**Task description:** Verbatim copy without images: repeat the records in full.

#### Supplied data ####

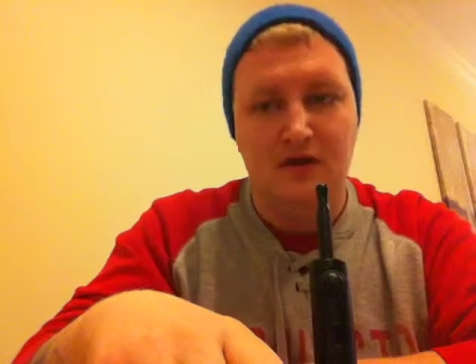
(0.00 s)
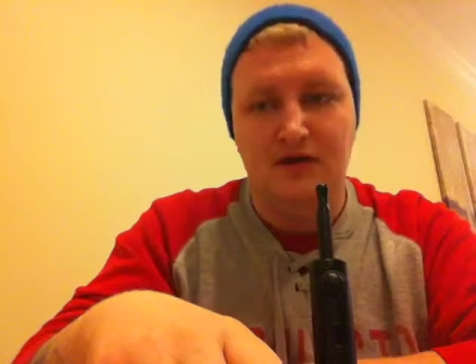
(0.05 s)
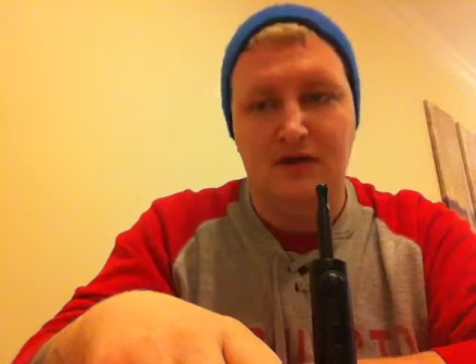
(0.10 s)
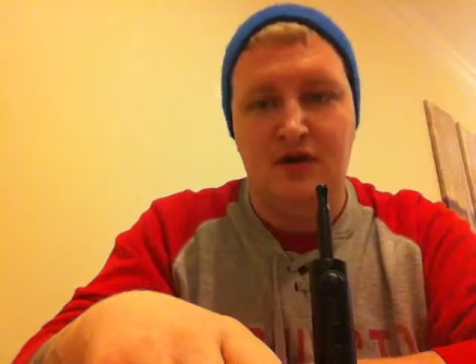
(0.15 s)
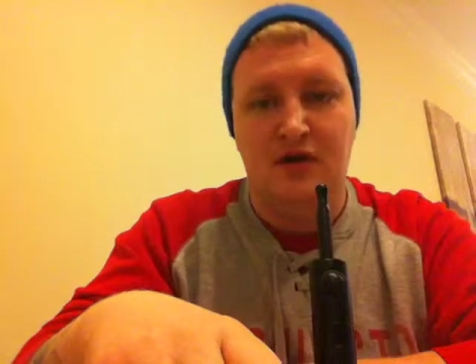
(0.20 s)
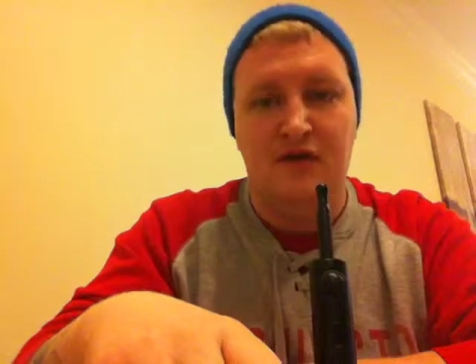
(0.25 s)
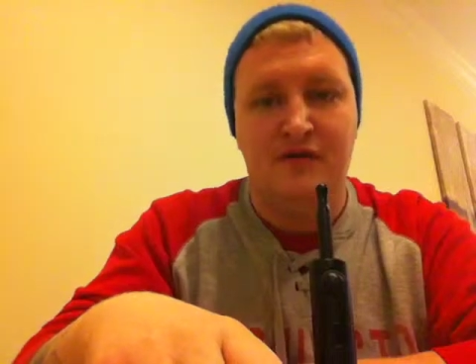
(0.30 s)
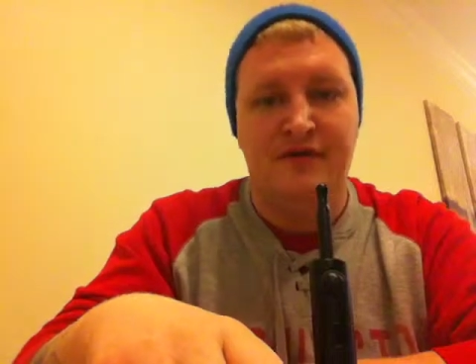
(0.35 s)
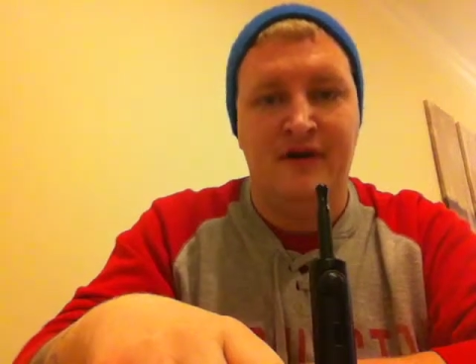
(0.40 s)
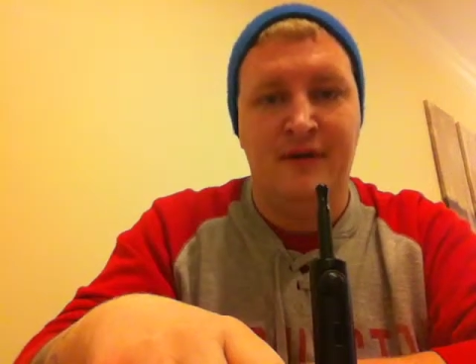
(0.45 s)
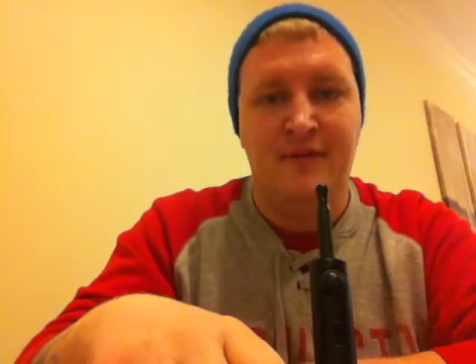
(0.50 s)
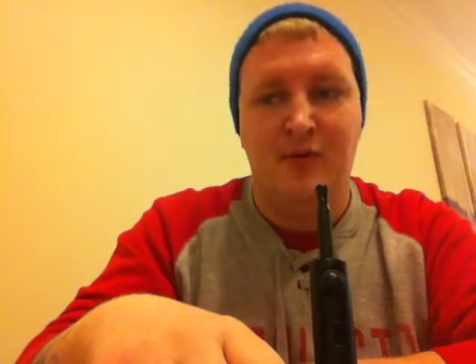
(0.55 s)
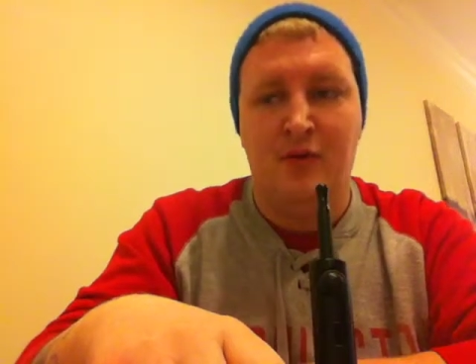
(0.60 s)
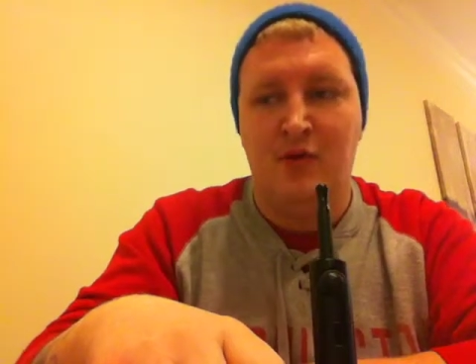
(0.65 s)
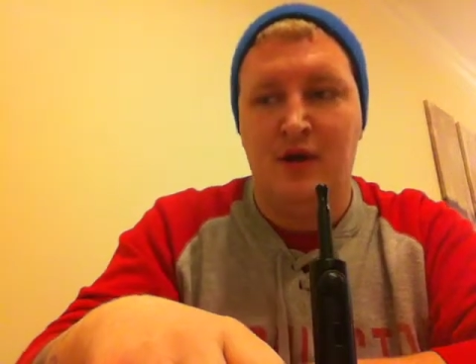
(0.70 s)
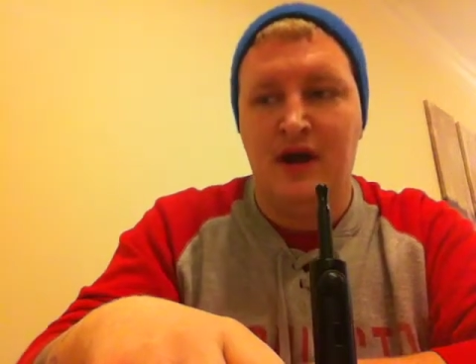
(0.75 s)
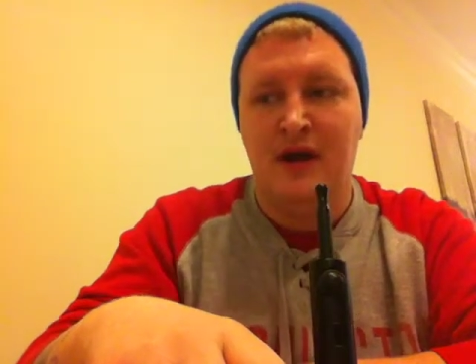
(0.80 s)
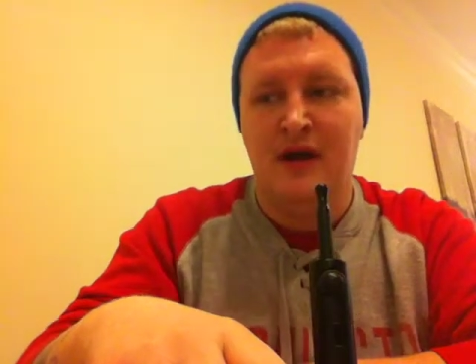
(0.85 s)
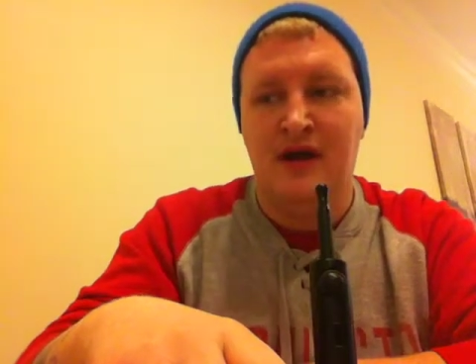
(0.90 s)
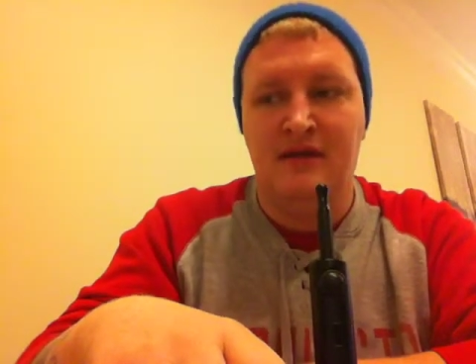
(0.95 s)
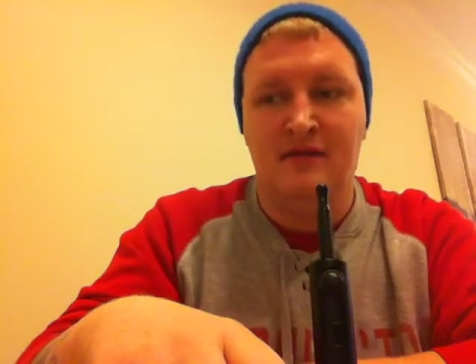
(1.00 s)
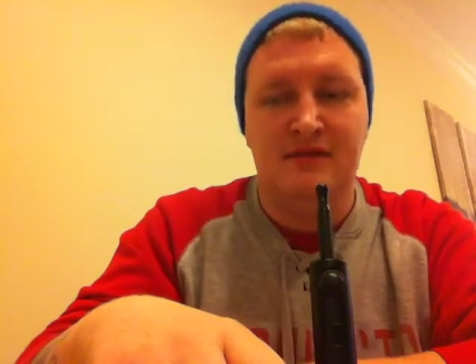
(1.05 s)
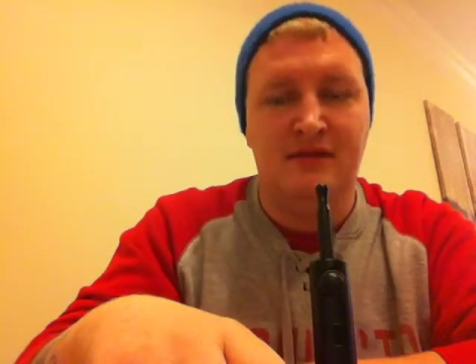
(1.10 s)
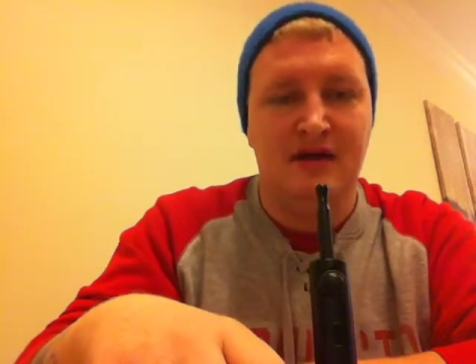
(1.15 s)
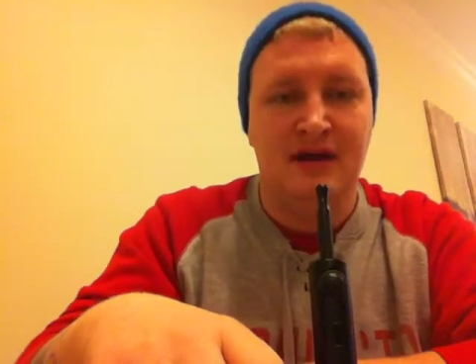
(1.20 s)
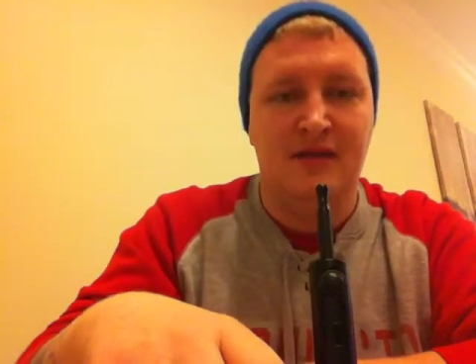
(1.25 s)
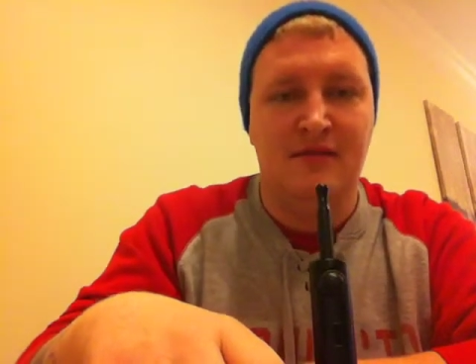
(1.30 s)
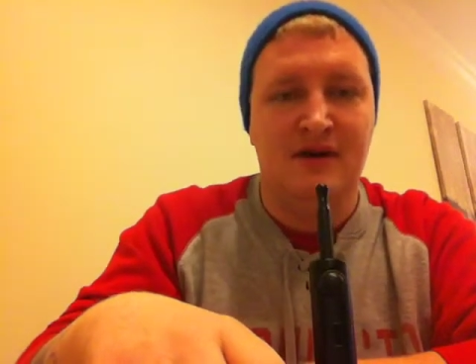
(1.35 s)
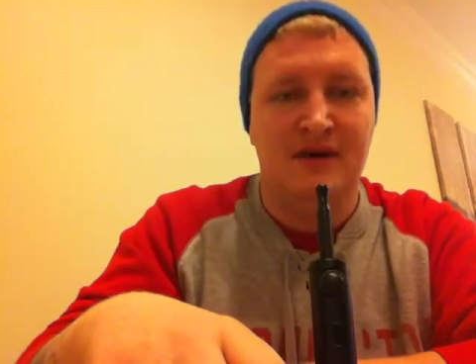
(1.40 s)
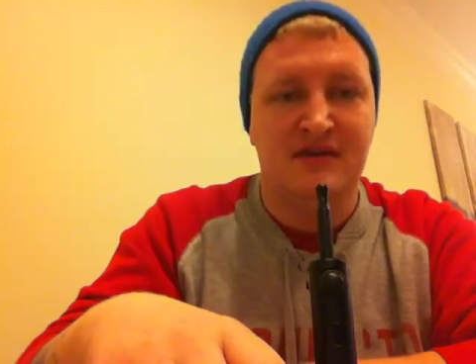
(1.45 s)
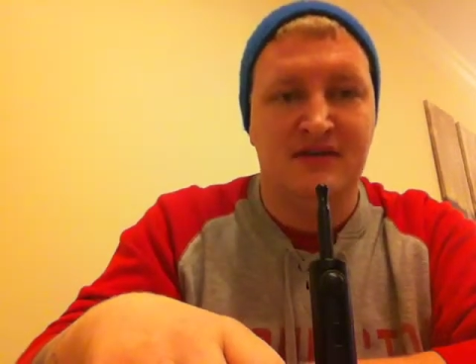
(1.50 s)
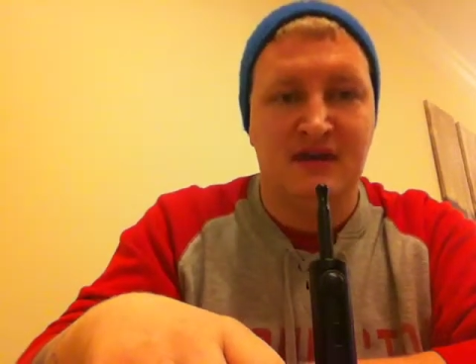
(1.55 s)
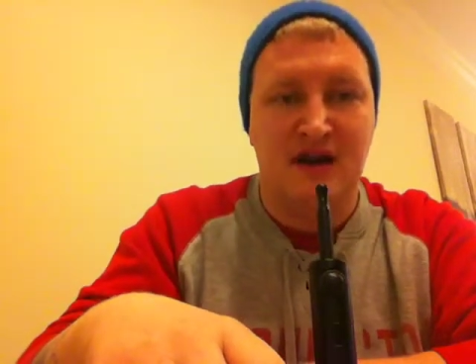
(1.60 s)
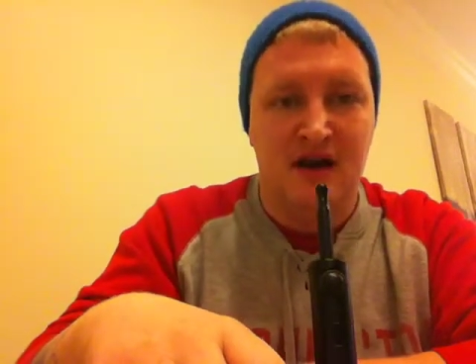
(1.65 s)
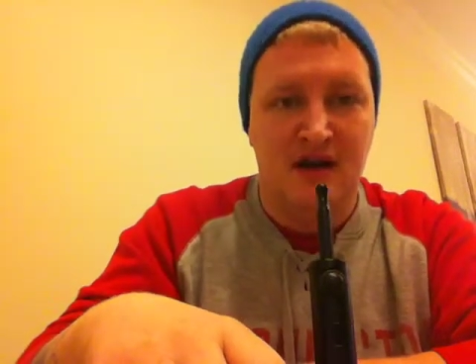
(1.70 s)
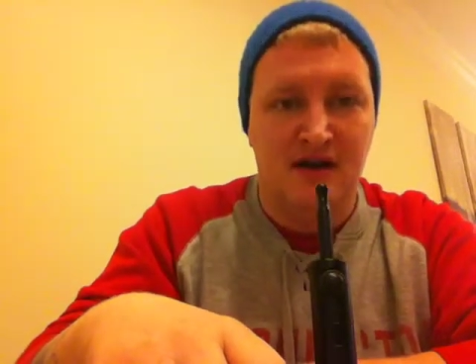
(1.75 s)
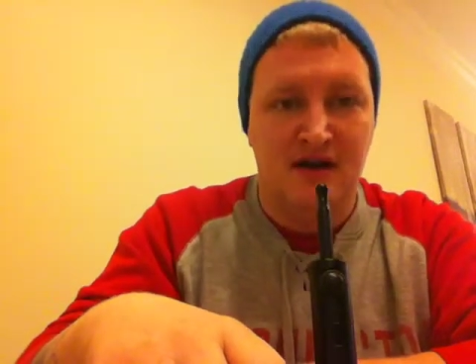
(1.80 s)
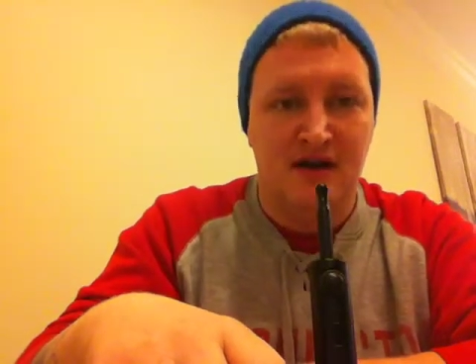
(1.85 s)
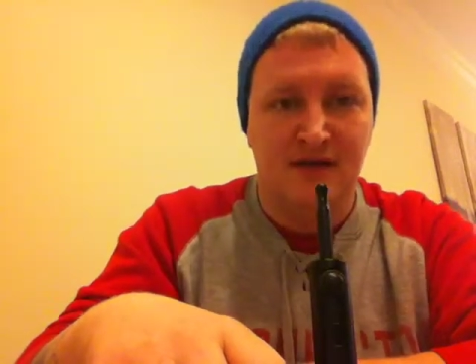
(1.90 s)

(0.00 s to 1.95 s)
vape away, keep my stock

####

**Output for this exercise:**
(0.00 s)
(0.05 s)
(0.10 s)
(0.15 s)
(0.20 s)
(0.25 s)
(0.30 s)
(0.35 s)
(0.40 s)
(0.45 s)
(0.50 s)
(0.55 s)
(0.60 s)
(0.65 s)
(0.70 s)
(0.75 s)
(0.80 s)
(0.85 s)
(0.90 s)
(0.95 s)
(1.00 s)
(1.05 s)
(1.10 s)
(1.15 s)
(1.20 s)
(1.25 s)
(1.30 s)
(1.35 s)
(1.40 s)
(1.45 s)
(1.50 s)
(1.55 s)
(1.60 s)
(1.65 s)
(1.70 s)
(1.75 s)
(1.80 s)
(1.85 s)
(1.90 s)

(0.00 s to 1.95 s)
vape away, keep my stock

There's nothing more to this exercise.